**Given information**:
○ ○ ○
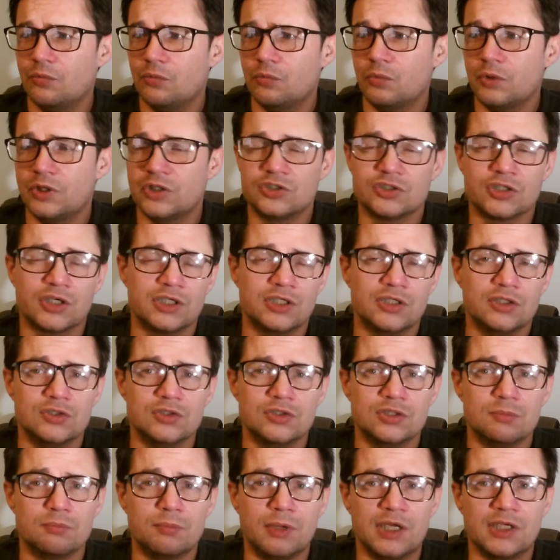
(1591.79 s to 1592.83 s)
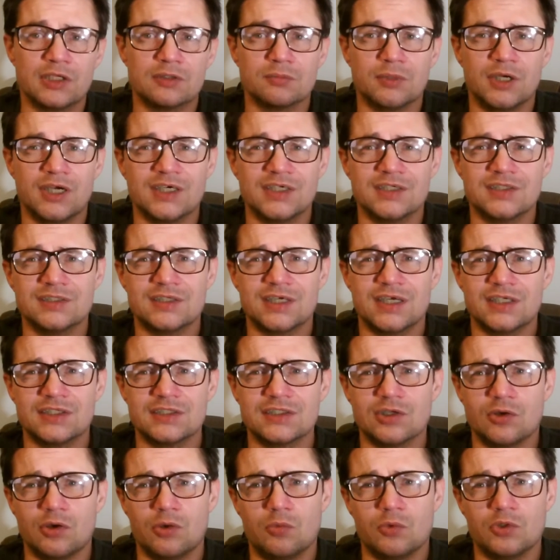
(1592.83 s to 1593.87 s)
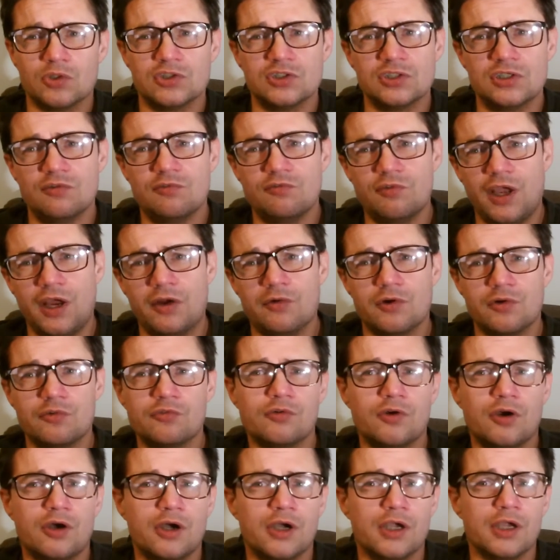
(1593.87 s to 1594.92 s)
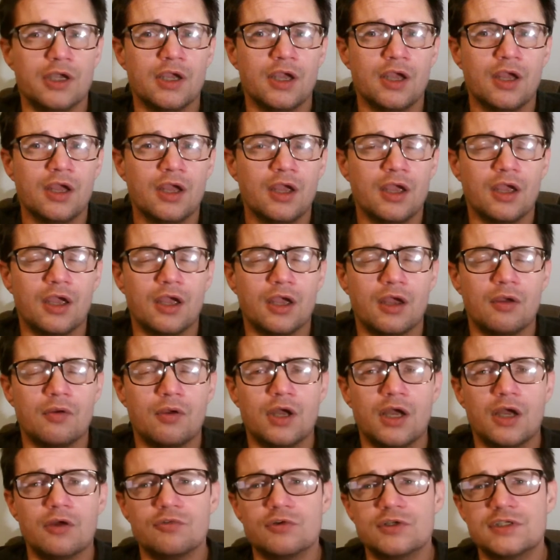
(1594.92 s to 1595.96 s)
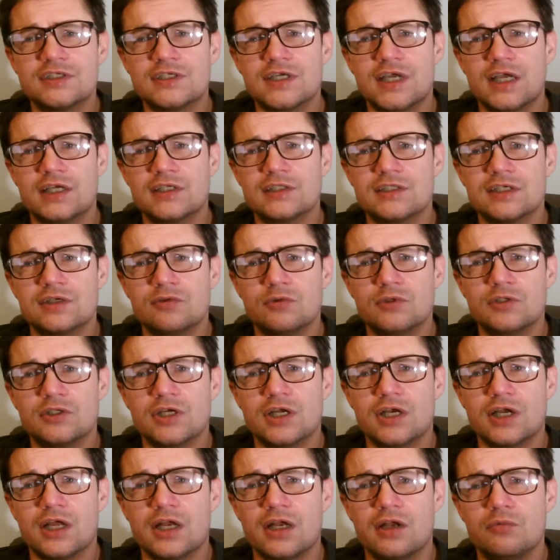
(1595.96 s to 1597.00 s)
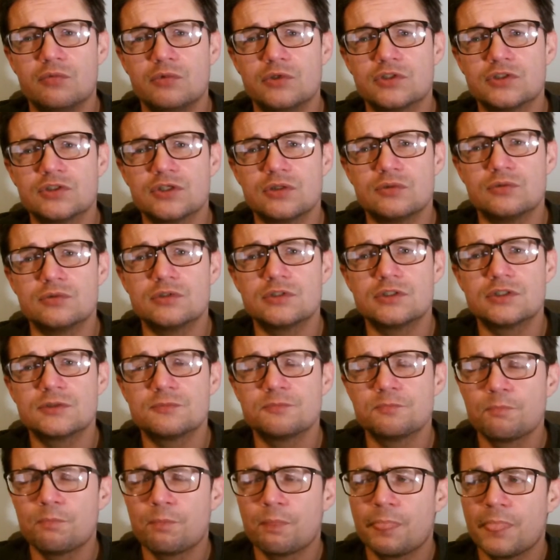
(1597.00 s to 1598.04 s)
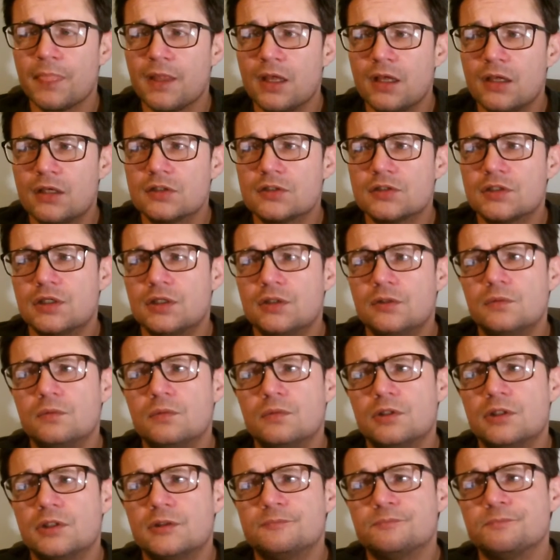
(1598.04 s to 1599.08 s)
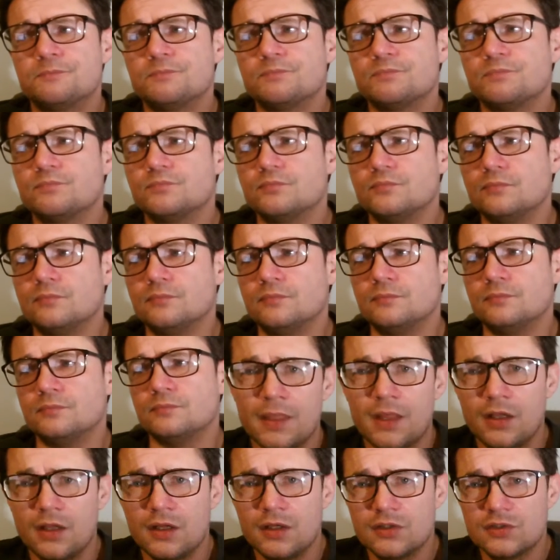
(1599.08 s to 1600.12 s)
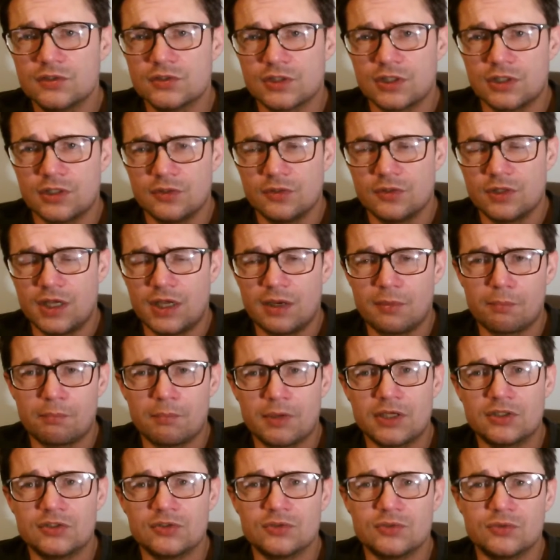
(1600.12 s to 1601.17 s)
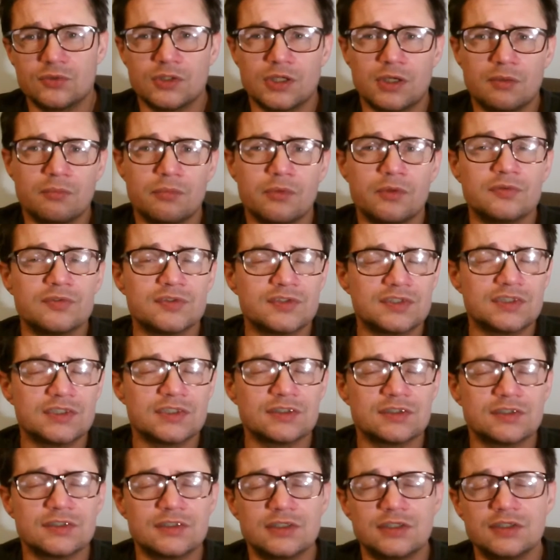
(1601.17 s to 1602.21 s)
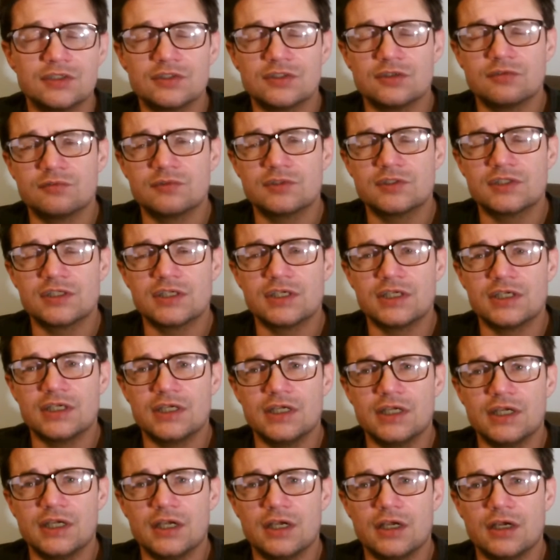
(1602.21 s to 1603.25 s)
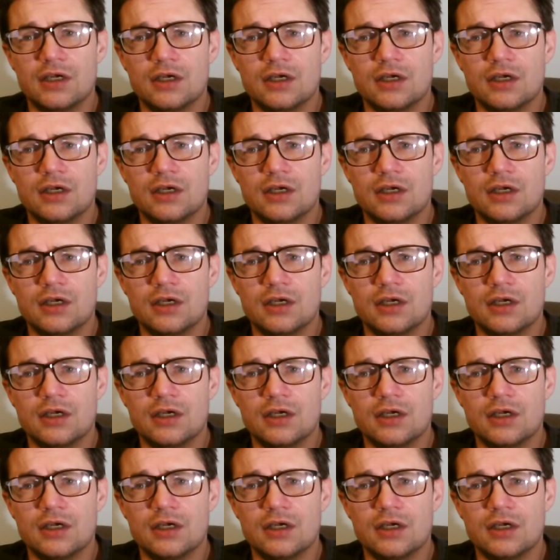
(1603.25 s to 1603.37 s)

which I used to benchmark and test, so I wanted to verify other tests that were done and the results. So so that magical number of 60 is obviously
○ ○ ○
**Your task**:
Nothing but the pictures should be left out when the material above is copied.

**Final answer**:
(1591.79 s to 1592.83 s)
(1592.83 s to 1593.87 s)
(1593.87 s to 1594.92 s)
(1594.92 s to 1595.96 s)
(1595.96 s to 1597.00 s)
(1597.00 s to 1598.04 s)
(1598.04 s to 1599.08 s)
(1599.08 s to 1600.12 s)
(1600.12 s to 1601.17 s)
(1601.17 s to 1602.21 s)
(1602.21 s to 1603.25 s)
(1603.25 s to 1603.37 s)

which I used to benchmark and test, so I wanted to verify other tests that were done and the results. So so that magical number of 60 is obviously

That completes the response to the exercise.